Court Opinion

ID: 8016866
Source: CourtListenerOpinion
Date Created: 2022-09-09 02:05:44.1842+00
Date Added: 2024-06-11T16:35:24.813604
License: Public Domain

DISSENTING OPINION IN BANC.
VALLIANT, C, J.
I concur in the propositions of law laid down in the opinion of my learned Brother Graves, but I draw from them a different conclusion and reach a different result from that reached by him in the application of those principles to the facts of this case.
A forfeiture results from the operation of law, it results immediately when the party whose right is forfeited has done or permitted the act by which he loses his right. It does not require a judgment of *520court to create a forfeiture. A judgment declaring a forfeiture simply declares that by reason of the facts in controversy a forfeiture had already existed. A party need not wait until he can obtain a judgment of forfeiture before he acts on the assumption that a forfeiture has resulted in his favor. If he acts before obtaining a judgment in his favor he takes the risk of the correctness of his own legal conclusion, but if his conclusion is correct he is not liable in damages for acting on his own judgment.
If you enter into a contract with a man by which you grant him the right to build his fence across a portion of your land to join your fence on a condition subsequent that by a certain time he will do certain things for you and that unless he performs the condition he shall forfeit the right to maintain the fence; he builds the fence but fails to perform the condition, you would not have to go into court for a judgment of forfeiture before you could remove the fence from your land, but you could act on your own judgment, and remove the fence.
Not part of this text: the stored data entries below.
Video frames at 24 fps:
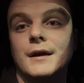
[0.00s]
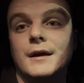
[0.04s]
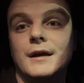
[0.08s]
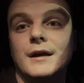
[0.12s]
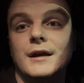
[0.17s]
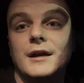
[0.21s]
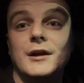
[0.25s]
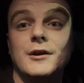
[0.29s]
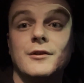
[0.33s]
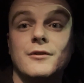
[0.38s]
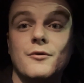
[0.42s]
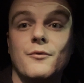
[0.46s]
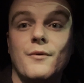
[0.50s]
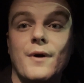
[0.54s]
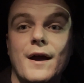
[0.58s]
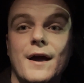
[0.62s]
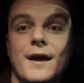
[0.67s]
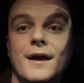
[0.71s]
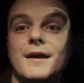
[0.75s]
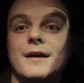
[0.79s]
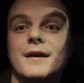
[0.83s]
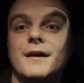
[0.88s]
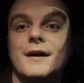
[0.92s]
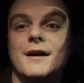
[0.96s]
either
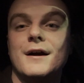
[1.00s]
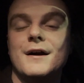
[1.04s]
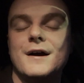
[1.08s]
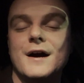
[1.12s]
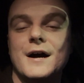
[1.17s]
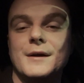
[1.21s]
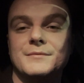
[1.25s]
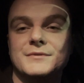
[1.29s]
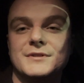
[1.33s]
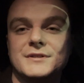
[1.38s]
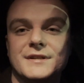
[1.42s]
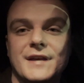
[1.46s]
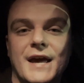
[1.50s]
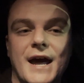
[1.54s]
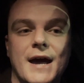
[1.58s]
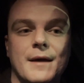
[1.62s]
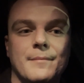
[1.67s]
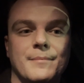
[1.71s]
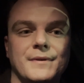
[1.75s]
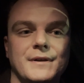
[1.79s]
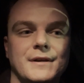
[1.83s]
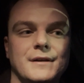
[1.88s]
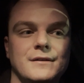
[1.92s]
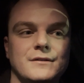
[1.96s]
way, I'm just
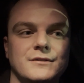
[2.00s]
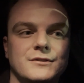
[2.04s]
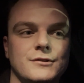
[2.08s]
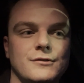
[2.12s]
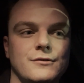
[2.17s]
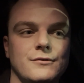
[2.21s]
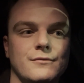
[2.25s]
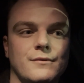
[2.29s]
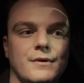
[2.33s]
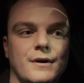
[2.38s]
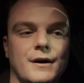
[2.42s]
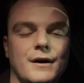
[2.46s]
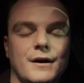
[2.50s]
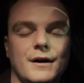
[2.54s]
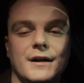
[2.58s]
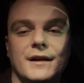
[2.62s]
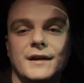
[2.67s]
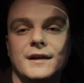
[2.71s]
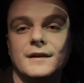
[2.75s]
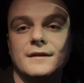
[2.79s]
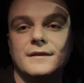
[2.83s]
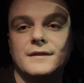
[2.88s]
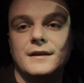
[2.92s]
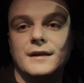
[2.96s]
happy to
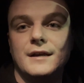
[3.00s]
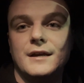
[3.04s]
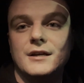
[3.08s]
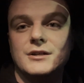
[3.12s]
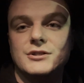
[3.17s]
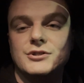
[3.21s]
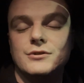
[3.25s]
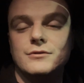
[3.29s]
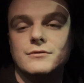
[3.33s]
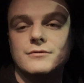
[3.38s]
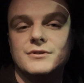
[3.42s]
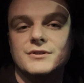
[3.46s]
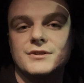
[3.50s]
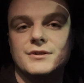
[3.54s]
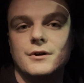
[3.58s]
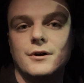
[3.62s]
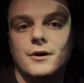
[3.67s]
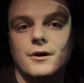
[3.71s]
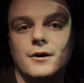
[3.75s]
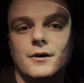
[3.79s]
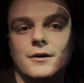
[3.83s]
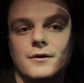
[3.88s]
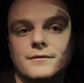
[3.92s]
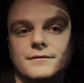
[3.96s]
get the issue
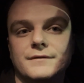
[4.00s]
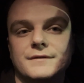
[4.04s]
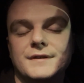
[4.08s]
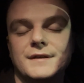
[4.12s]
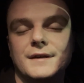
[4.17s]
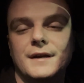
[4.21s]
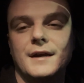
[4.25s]
solved.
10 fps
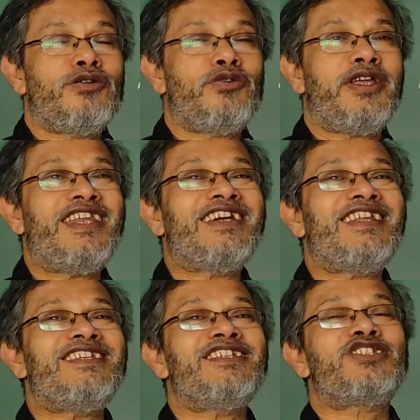to
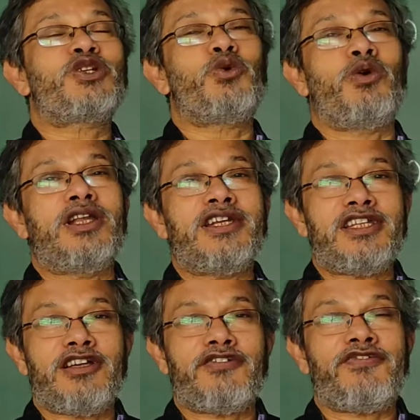increase
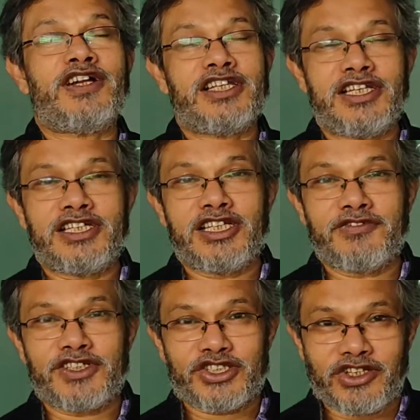quality or fertility of
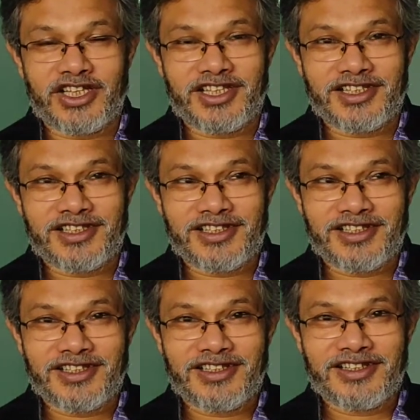the soil.
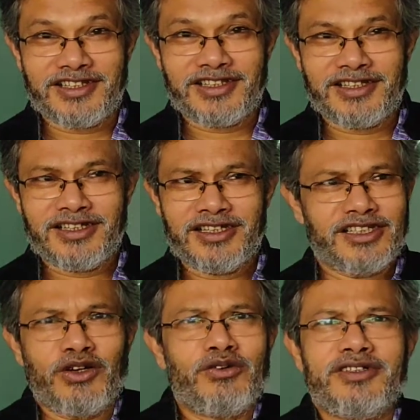
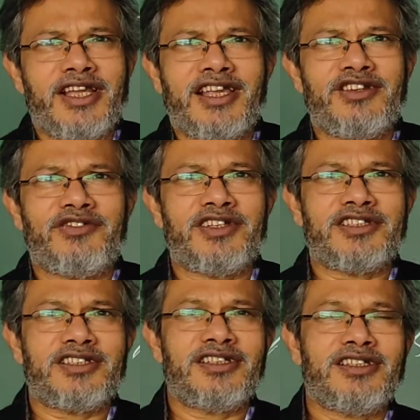They won't take
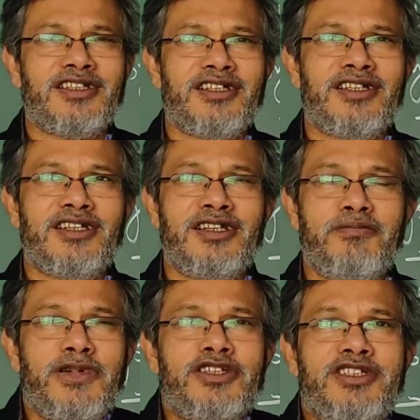interest
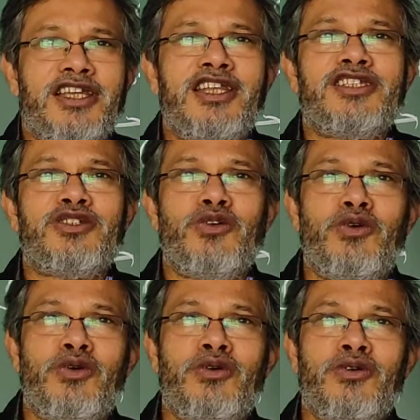because tenants
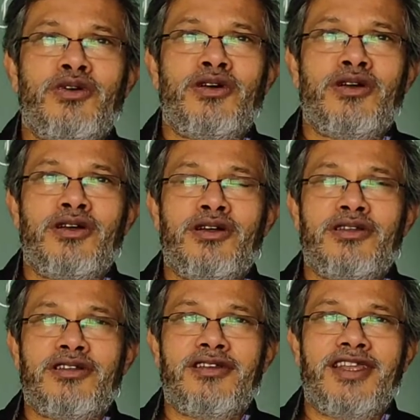know
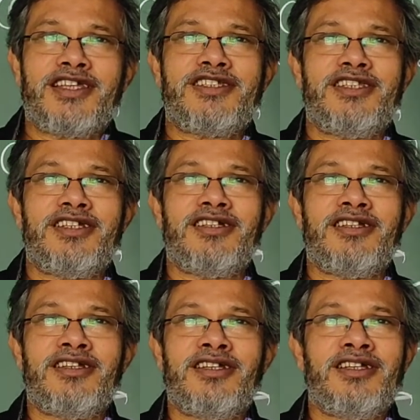next
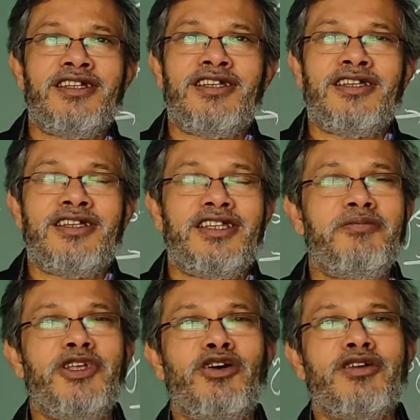year he
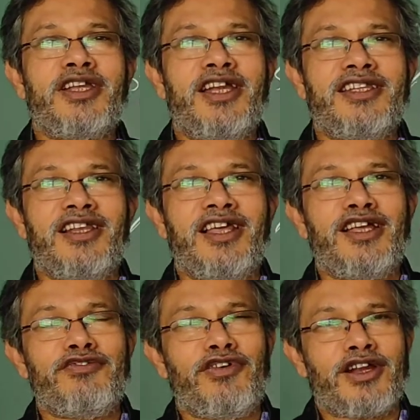may not get the
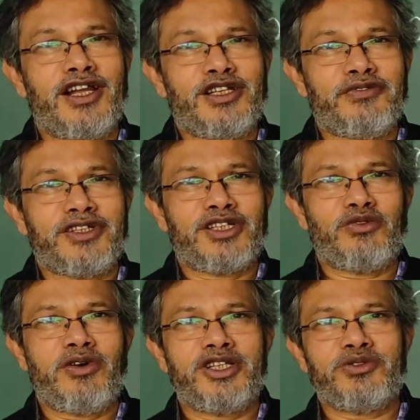land for cultivation.
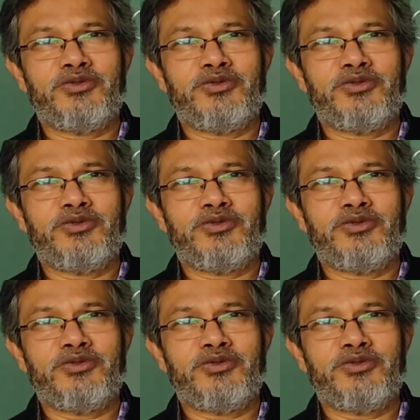Why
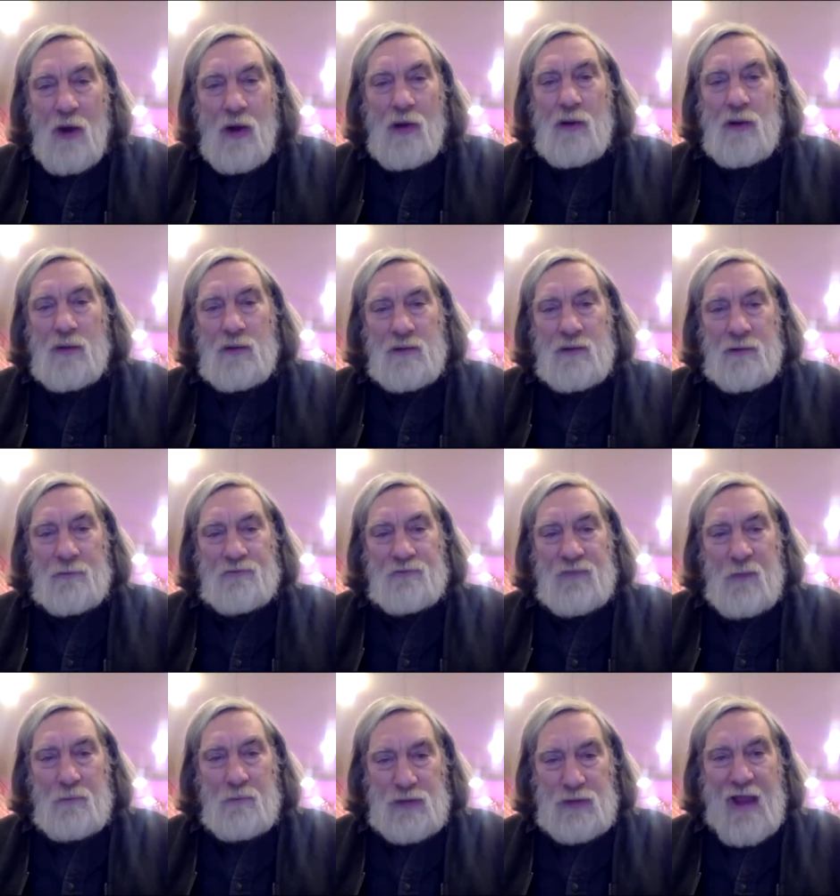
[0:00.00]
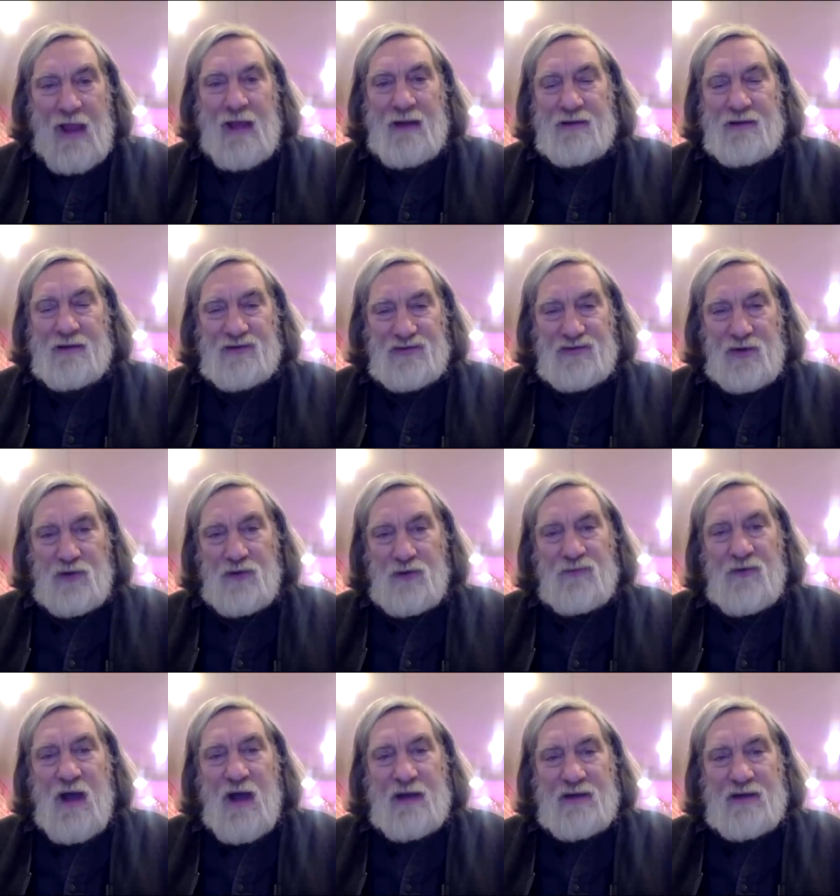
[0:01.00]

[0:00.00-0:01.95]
they all plant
If, in such case, you should be sued as for a trespass you could plead the forfeiture as a legal defense, and if the judgment of the court should be in your favor on the ground that your adversary had forfeited his right to maintain the fence, the judgment would not create the forfeiture, but would simply be declaratory of the fact that a forfeiture had resulted from the failure of the man to perform the condition. The city of St. Louis has no judicial power to declare a forfeiture, as in the opinion is well said, for the city in that respect has no more authority than an individual, but in a matter in which the city is a party in interest it may judge for itself that a forfeiture has resulted and act on its own judgment, at its own risk of course, just as the man in the case above supposed acted on his own judgment when he removed the fence. If the city grants a party the right to put an obstruction in the street, with a speci*521fied condition subsequent that the right will be forfeited if the condition is not performed, and if the city is of the opinion that the condition has not been performed and that the right has been forfeited it may proceed, without waiting for the judgment of a court, to remove the obstruction, holding itself liable of course to an action at law for the consequence.
In the enforcement of forfeitures and in awarding damages for wrongs growing out of acts based on a mistaken assumption that a right had been forfeited, the law courts alone have jurisdiction. Equity has no jurisdiction over the subject of forfeitures except to relieve against them when it would be unconscionable to allow them to be enforced. It may be stated in strong terms’that equity never interferes in a case of forfeiture except to relieve against it, or, what is the same thing, impose equitable conditions on its enforcement. If there are no equitable circumstances appealing to the enlightened conscience of the chancellor he leaves the parties to settle their affairs in a court of law.
There is no branch of its jurisdiction to which a court of equity is more partial than that which enables it to grant relief against a rigid application of a legal result when there are equitable considerations that call for such relief. But in the absence or non-appearance of such considerations a court of equity keeps its hands off and leaves the parties to their legal remedies; it will not aid either one side or the other.
Now what has the equity court done in the case at bar? It has interfered in behalf of a party who apparently has forfeited his right to maintain an obstruction in the street and who shows no equitable considerations why the law should not be allowed to take its course, and, by its decree, the court has tied the hands of the opposite party and imposed on it the burden of coins: to law to have the forfeiture de*522dared before taking measures in its own hands to right the wrong. There is no suggestion in the petition that the city is insolvent or in any degree unable to respond in damages for its act; there is no ground shown why the aid of a court of equity is needed to prevent an abuse of a legal fight.
In my opinion when the facts of the case were developed at the trial, as they appear in the record before us, the chancellor should have dismissed the bill and have left the parties to fight it out at law.